__WHAT YOU SHOULD DO__: Retype each record below word for word. Leave the pictures out.

__MATERIAL FOR THIS EXERCISE__:
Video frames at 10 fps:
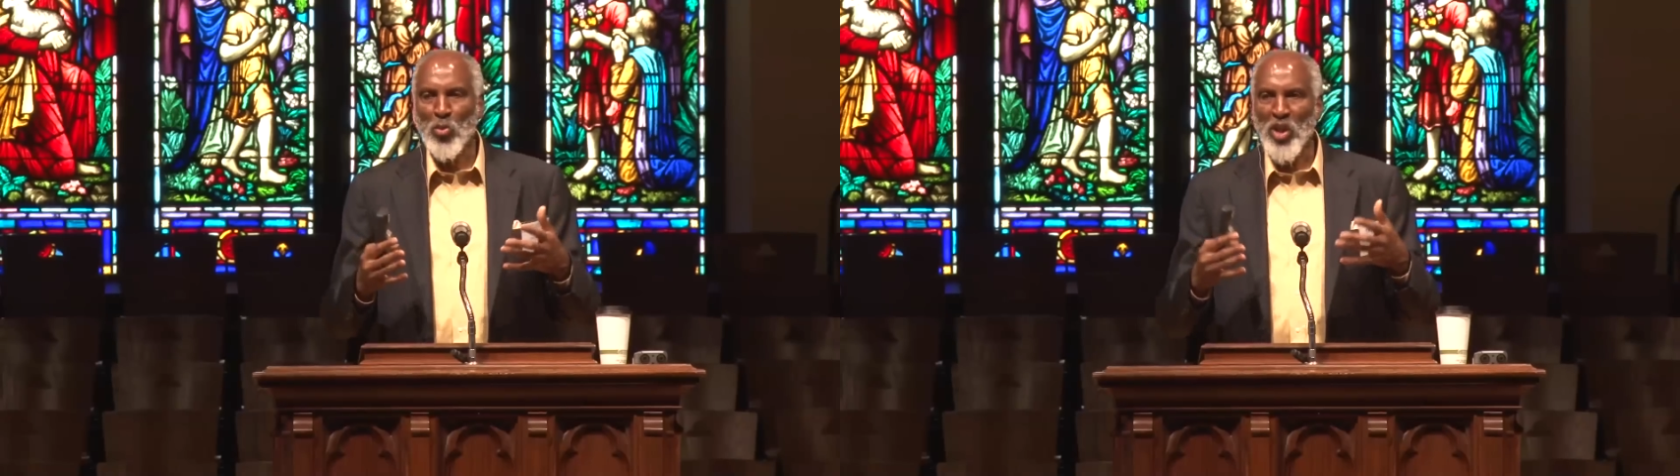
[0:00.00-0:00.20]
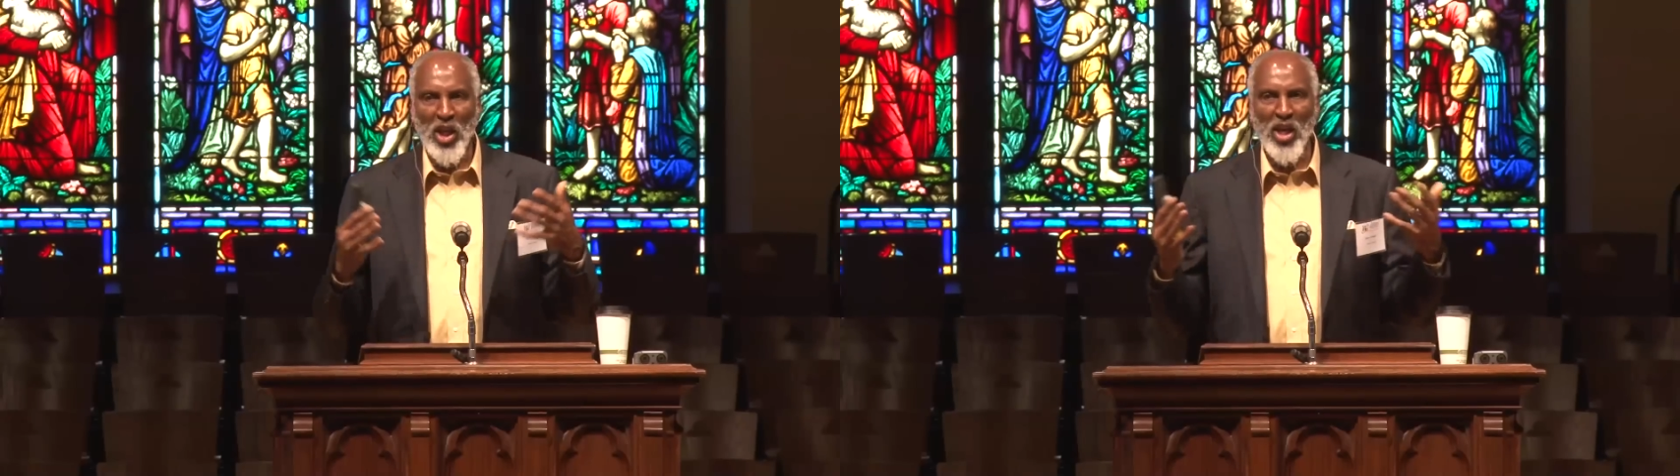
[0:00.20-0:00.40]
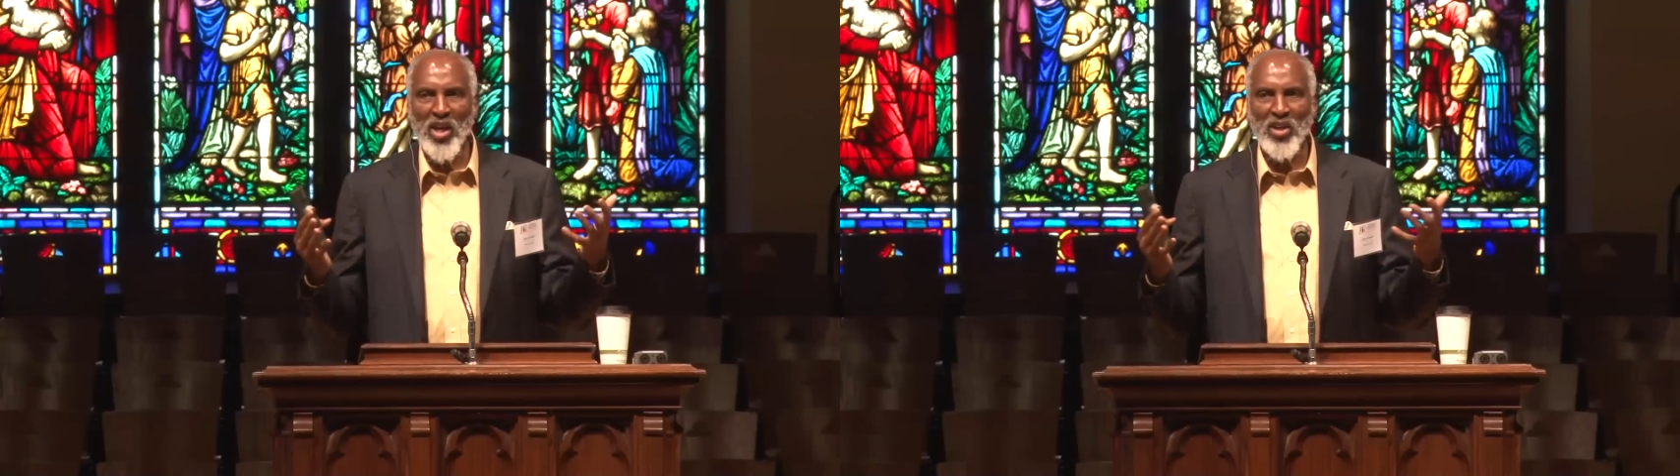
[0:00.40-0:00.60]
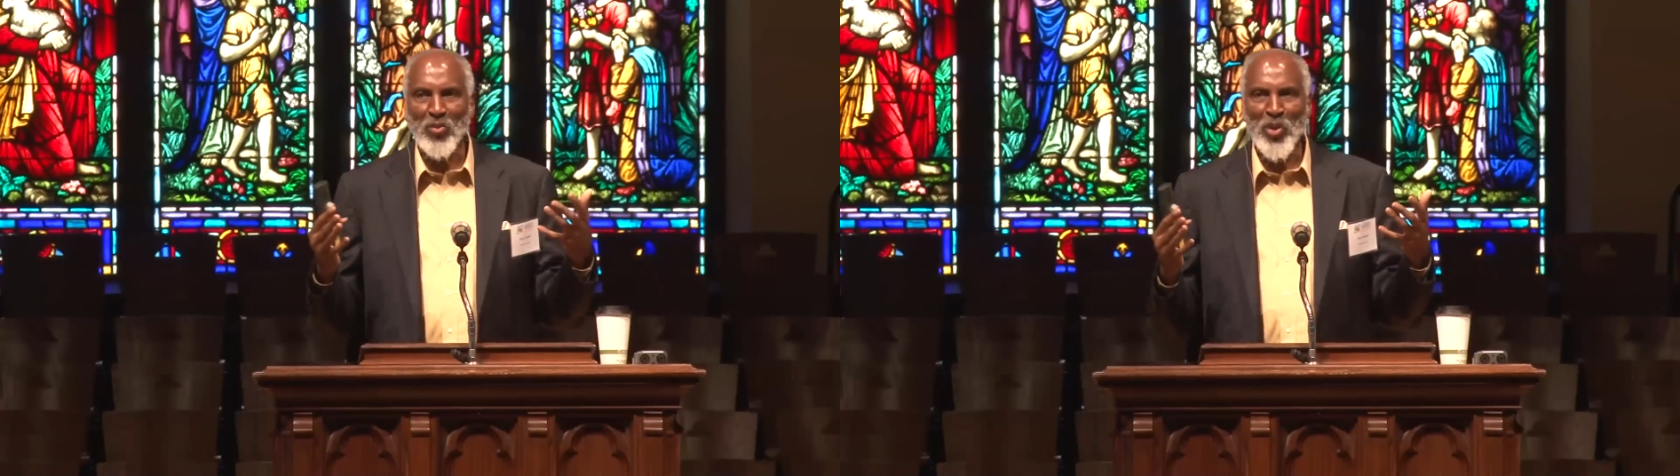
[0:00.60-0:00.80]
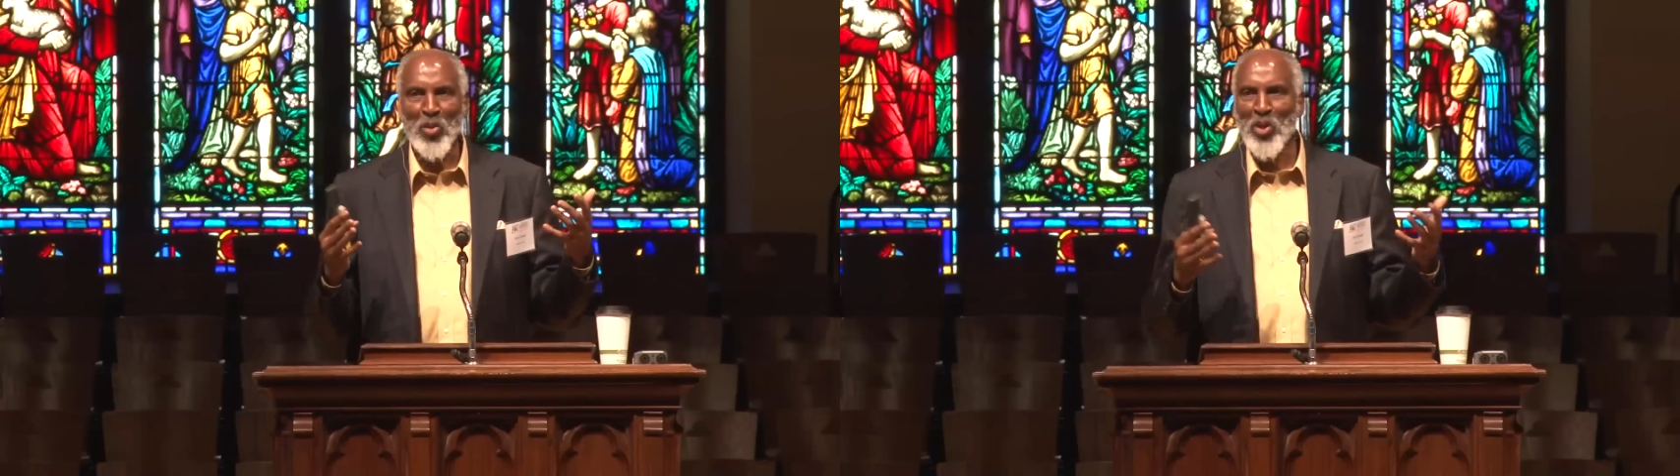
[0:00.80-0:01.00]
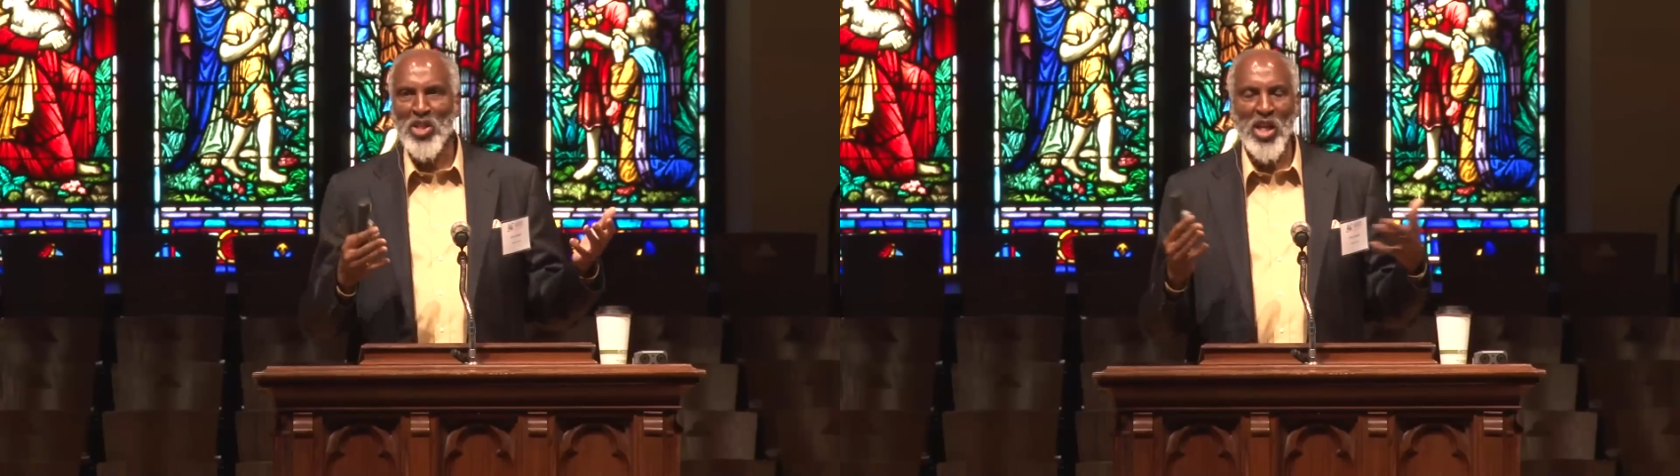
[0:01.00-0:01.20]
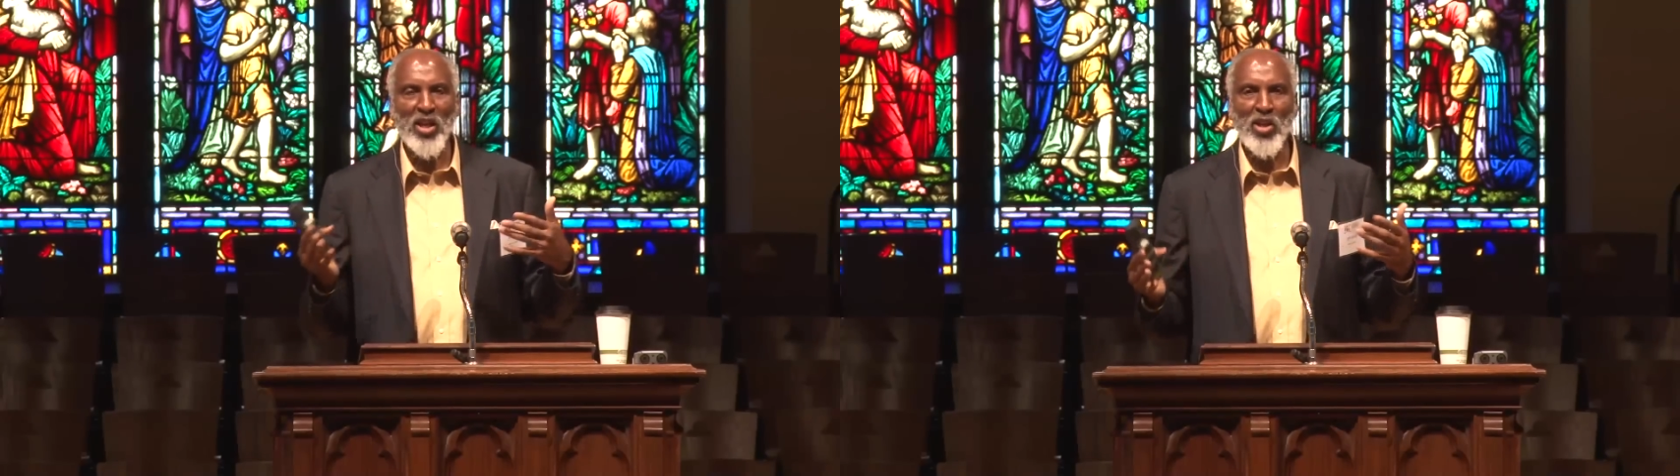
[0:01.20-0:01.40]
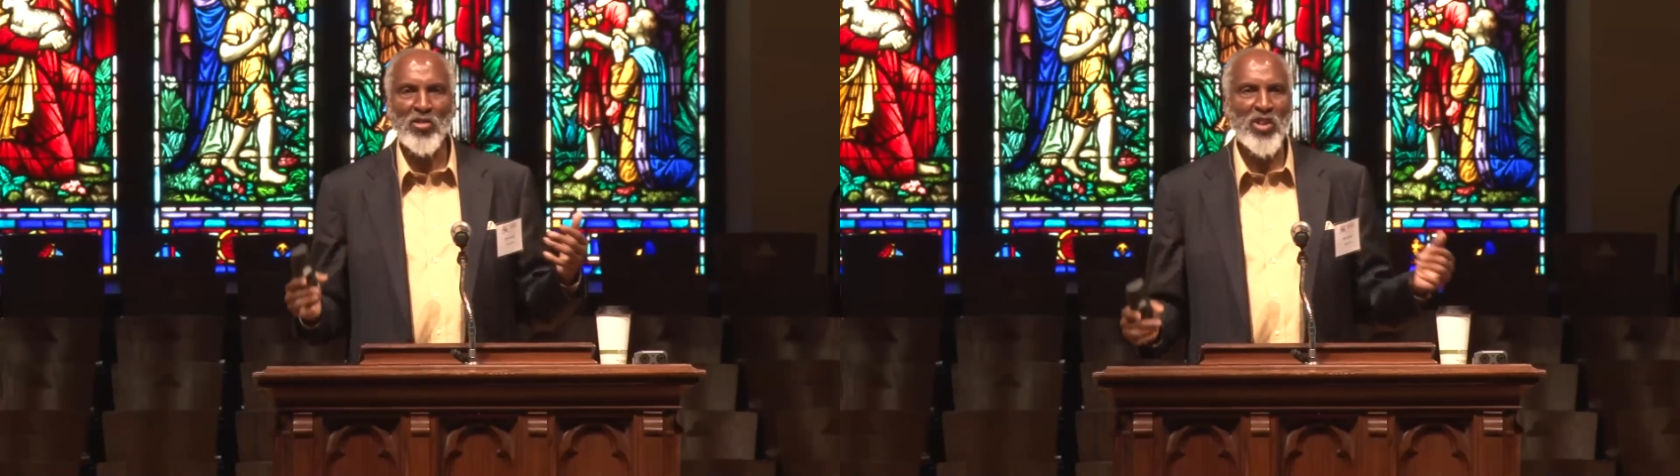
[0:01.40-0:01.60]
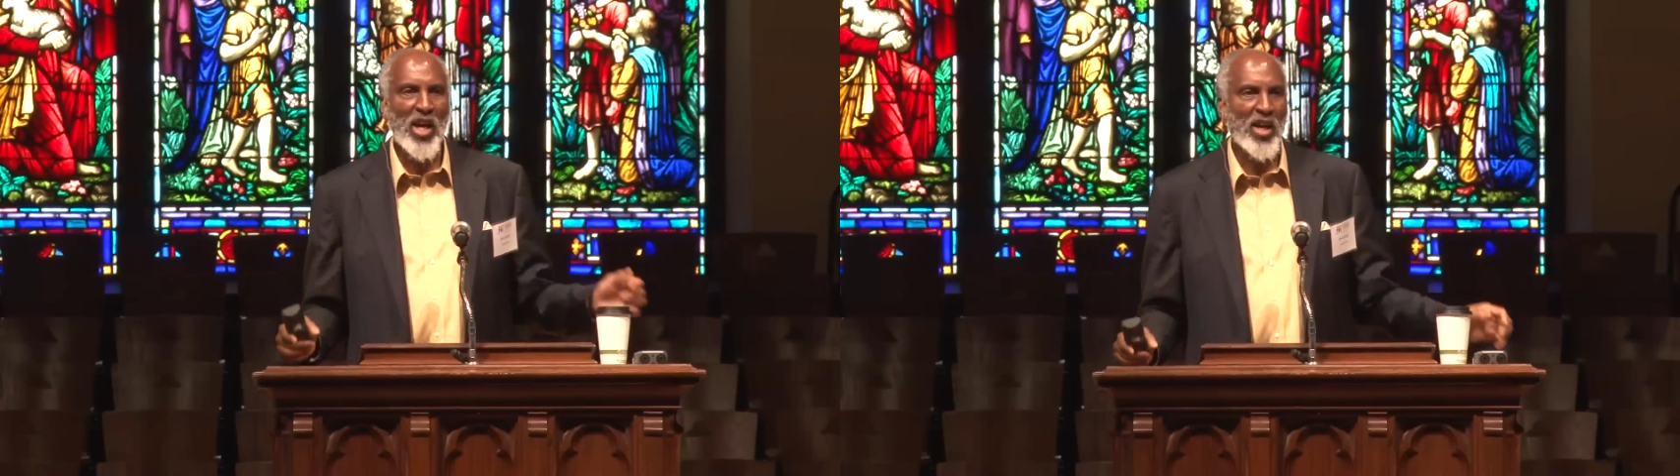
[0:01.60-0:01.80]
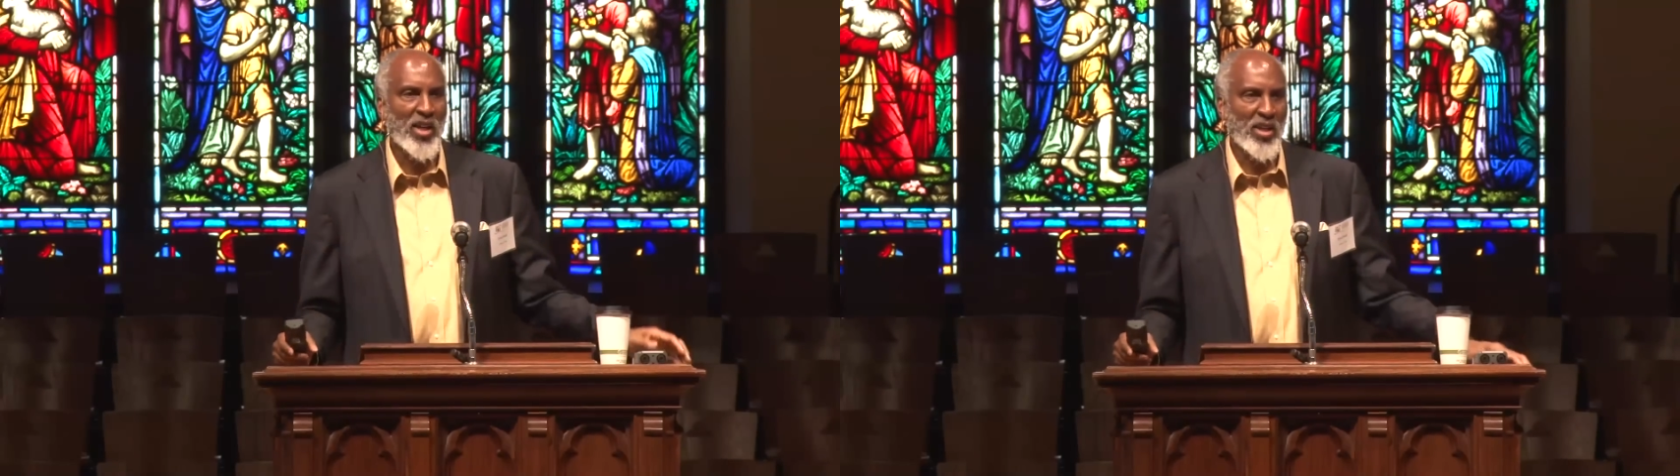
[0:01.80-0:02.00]
We don't want to take it
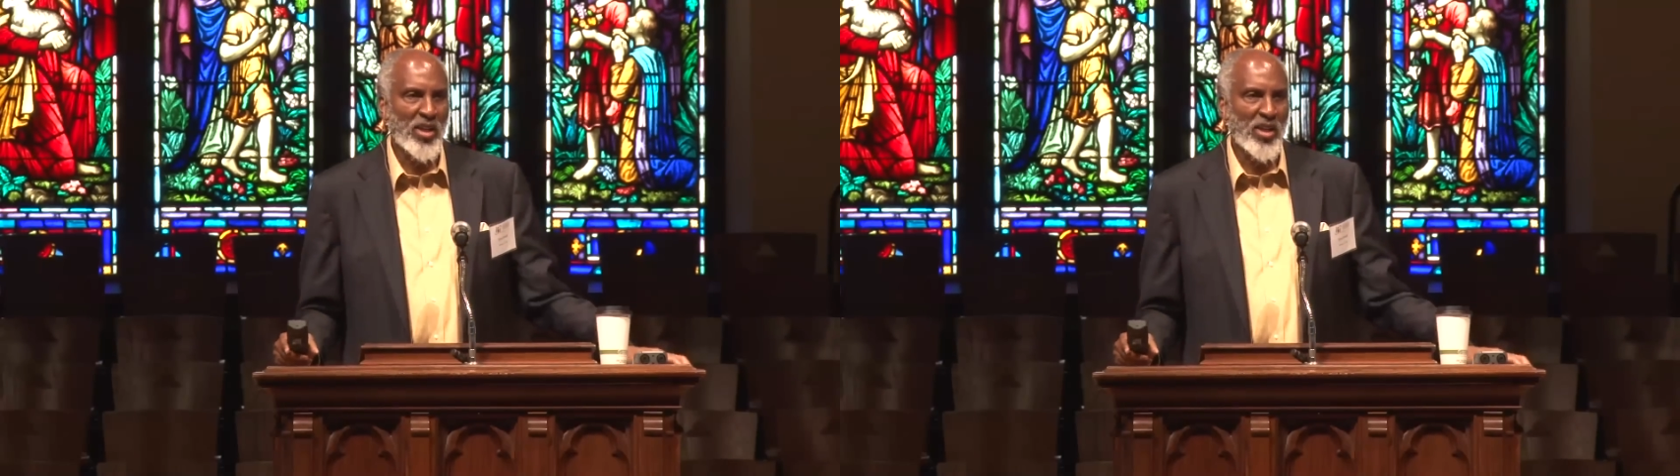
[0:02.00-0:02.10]
offline.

__RESPONSE AREA__:
Video frames at 10 fps:
[0:00.00-0:00.20]
[0:00.20-0:00.40]
[0:00.40-0:00.60]
[0:00.60-0:00.80]
[0:00.80-0:01.00]
[0:01.00-0:01.20]
[0:01.20-0:01.40]
[0:01.40-0:01.60]
[0:01.60-0:01.80]
[0:01.80-0:02.00]
We don't want to take it
[0:02.00-0:02.10]
offline.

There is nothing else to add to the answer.